Suggested Experiments

Directional findings from the current analysis run that show a potential signal but cannot yet support a style recommendation. Each card explains what to test, what is currently missing, and what different results would mean for guidance.

Run: 2026-04 · 8 suggestions · Page auto-regenerated each analytics run ·

Bonferroni fail — p<0.05 raw but doesn’t survive α/k correction Underpowered — too few data points for reliable inference Directional — 0.05 ≤ p < 0.10 after BH-FDR correction Untested — data available, analysis not yet run

High Priority

SmartNews Bonferroni fail ↑ High

“Here’s / Here are” Lift — Needs Confirmation

Current signal

Articles using “Here’s / Here are” on SmartNews score a median percentile rank of 0.543 vs. 0.500 for the direct-declarative baseline (n=585, raw p=0.038). Direction is positive — opposite to question and “What to know” on the same platform.

What’s missing

Raw p=0.038 does not survive Bonferroni correction at k=5 formula families (threshold α/k = 0.010). All data is observational; no A/B comparison is available.
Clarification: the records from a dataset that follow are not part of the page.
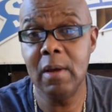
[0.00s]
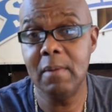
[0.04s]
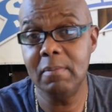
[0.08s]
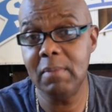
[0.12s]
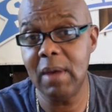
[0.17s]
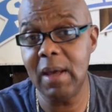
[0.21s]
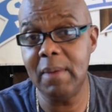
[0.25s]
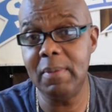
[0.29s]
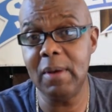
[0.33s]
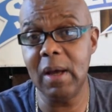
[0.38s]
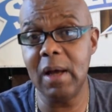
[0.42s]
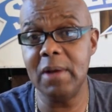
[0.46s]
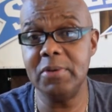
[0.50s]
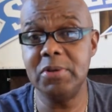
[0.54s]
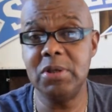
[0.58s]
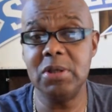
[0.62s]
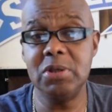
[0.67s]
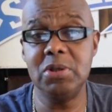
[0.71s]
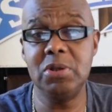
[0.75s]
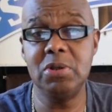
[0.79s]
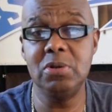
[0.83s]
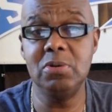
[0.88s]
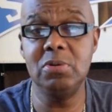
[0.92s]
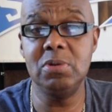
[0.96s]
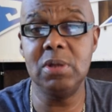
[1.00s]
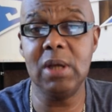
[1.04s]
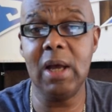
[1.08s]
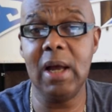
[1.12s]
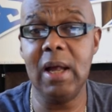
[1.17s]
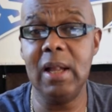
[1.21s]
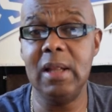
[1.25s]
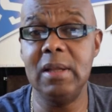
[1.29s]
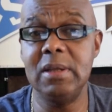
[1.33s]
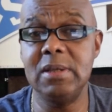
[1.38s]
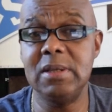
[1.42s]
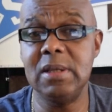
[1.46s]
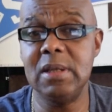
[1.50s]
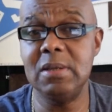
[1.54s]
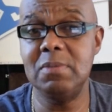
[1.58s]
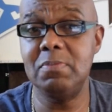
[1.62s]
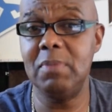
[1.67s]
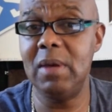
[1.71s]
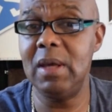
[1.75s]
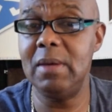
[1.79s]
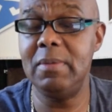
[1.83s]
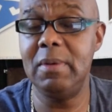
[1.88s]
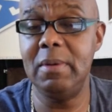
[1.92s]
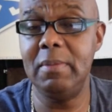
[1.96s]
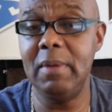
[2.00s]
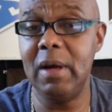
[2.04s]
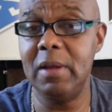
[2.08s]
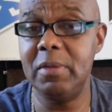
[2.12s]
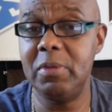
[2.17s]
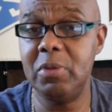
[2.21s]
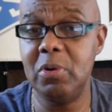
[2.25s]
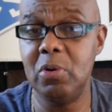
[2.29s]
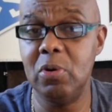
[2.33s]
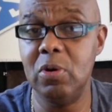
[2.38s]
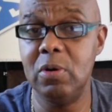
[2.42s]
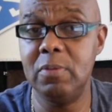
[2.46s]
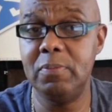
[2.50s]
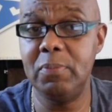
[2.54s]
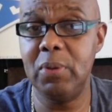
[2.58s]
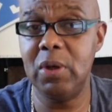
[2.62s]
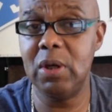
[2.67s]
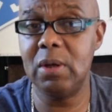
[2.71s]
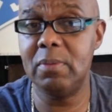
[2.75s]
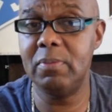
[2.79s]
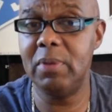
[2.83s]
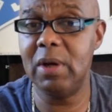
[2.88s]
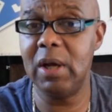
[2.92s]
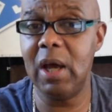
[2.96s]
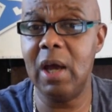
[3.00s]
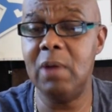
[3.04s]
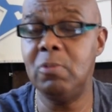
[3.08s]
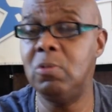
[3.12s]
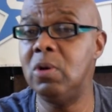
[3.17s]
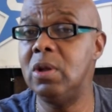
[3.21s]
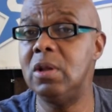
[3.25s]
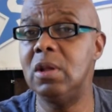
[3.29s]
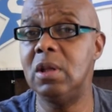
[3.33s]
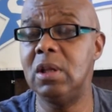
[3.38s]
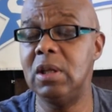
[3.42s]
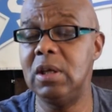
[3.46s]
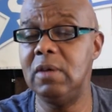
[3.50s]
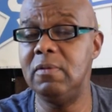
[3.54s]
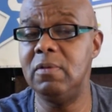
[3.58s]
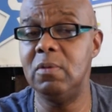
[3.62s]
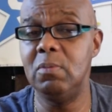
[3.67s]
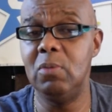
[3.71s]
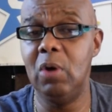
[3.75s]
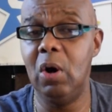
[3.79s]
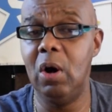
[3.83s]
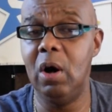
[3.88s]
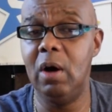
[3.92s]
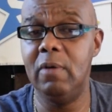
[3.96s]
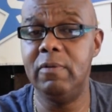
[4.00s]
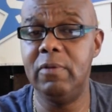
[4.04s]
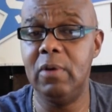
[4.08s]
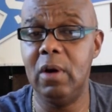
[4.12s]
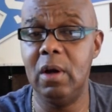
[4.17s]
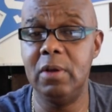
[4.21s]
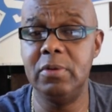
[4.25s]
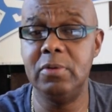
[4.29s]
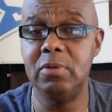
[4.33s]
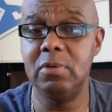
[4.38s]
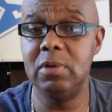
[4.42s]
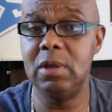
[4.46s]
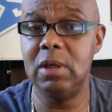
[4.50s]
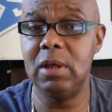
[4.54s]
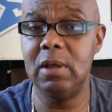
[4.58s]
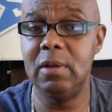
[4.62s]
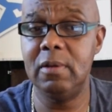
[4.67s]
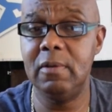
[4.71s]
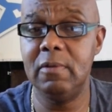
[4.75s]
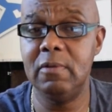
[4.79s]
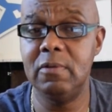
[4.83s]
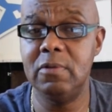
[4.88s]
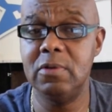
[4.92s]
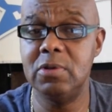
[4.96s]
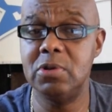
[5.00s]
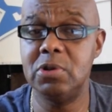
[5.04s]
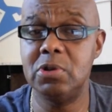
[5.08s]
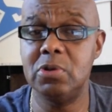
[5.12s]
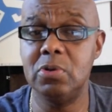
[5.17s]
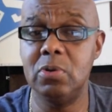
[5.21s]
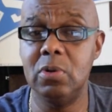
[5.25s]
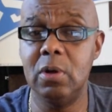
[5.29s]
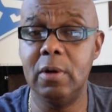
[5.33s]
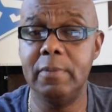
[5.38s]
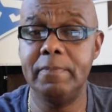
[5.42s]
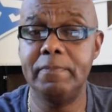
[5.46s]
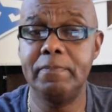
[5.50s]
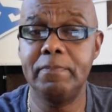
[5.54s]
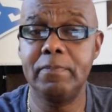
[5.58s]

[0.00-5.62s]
Maybe I'll just use Hollis as maybe my third pick, but I wouldn't leave him off underneath for sure.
Topic confounding (“Here’s” may correlate with better-performing story types) has not been controlled for.

Test question

If T1 editors A/B tested “Here’s / Here are” against a direct-declarative version of the same story on SmartNews, would the formula version consistently outperform? Does the effect hold across topics (sports, crime, weather) or appear only in a topic subset?

How to run it

For 30–50 stories over 4–6 weeks, write two headline versions per story: (A) “Here’s / Here are” format and (B) a direct declarative covering the same facts. If the CMS supports A/B headline testing, use it; otherwise alternate formula by publication day or assign by outlet. Record SmartNews views at 7 days post-publish. Test: Mann-Whitney U on SmartNews views (A vs. B), rank-biserial r as effect size. Minimum n = 30 matched story pairs for reliable inference. Stratify by topic (sports/crime/weather vs. other) to check whether any interaction hides or drives the aggregate result. Do not use the same story on Apple News A/B — keep platforms separate to avoid contamination.

What the result unlocks

Confirmed: adds a positive SmartNews formula signal — currently all confirmed SmartNews guidance is avoidance-only. Editors could be told “Here’s works on SmartNews, unlike Apple News where WTK dominates featuring.” Not confirmed: SmartNews playbook stays avoidance-only; the directional positive for “Here’s” is noise or topic-driven.

MSN Underpowered ↑ High

MSN Formula Groups — Insufficient Data for Confirmation

Current signal

3 formula group(s) show directional patterns on MSN but cannot be confirmed: Question, Number lead, Possessive named entity. 430 total T1 news brand articles after filtering. Groups with n < 30: Question (n=22) · Number lead (n=8) · Possessive named entity (n=9).

What’s missing

All flagged groups have n < 30, below the minimum for reliable inference (GOVERNOR.md Part 2). Only the quoted-lede group currently has enough data to test, and it is the one confirmed MSN finding. The MSN dataset grows approximately 100 rows/month; most formula groups should cross n=30 within 2–3 months of continued data collection.

Test question

As MSN data accumulates, which formula groups consistently underperform the direct-declarative baseline? Is the underperformance pattern broad (all structured formulas hurt on MSN) or specific to certain formats?

How to run it

Natural experiment — no new data collection needed. The MSN dataset grows approximately 100 rows/month after the T1 brand filter. Re-run the Mann-Whitney formula analysis each monthly ingest; generate_site.py already does this automatically and the build report surfaces newly-significant groups. Threshold: treat any formula group as testable once it crosses n = 30. Expected timeline: most groups should reach n=30 within 2–3 monthly ingest cycles. Analysis: Mann-Whitney U (each formula group vs. untagged baseline), BH-FDR corrected across all tested groups simultaneously, rank-biserial r as effect size. Language tier: significant only if p_adj < 0.05; directional if p_adj < 0.10. Baseline key must be ‘untagged’ (not ‘other’) — see GOVERNOR.md Rigor Failures Log.

What the result unlocks

Confirmed broad pattern: extends the MSN rule from ‘avoid quoted lede’ to ‘avoid all structured formulas.’ Gives editors the strongest possible two-headline guidance: Apple News → use formulas; MSN → drop them entirely. Confirmed specific subset: MSN avoidance list grows to the confirmed formula types while others remain neutral. Not confirmed: MSN formula penalty is limited to quoted lede only.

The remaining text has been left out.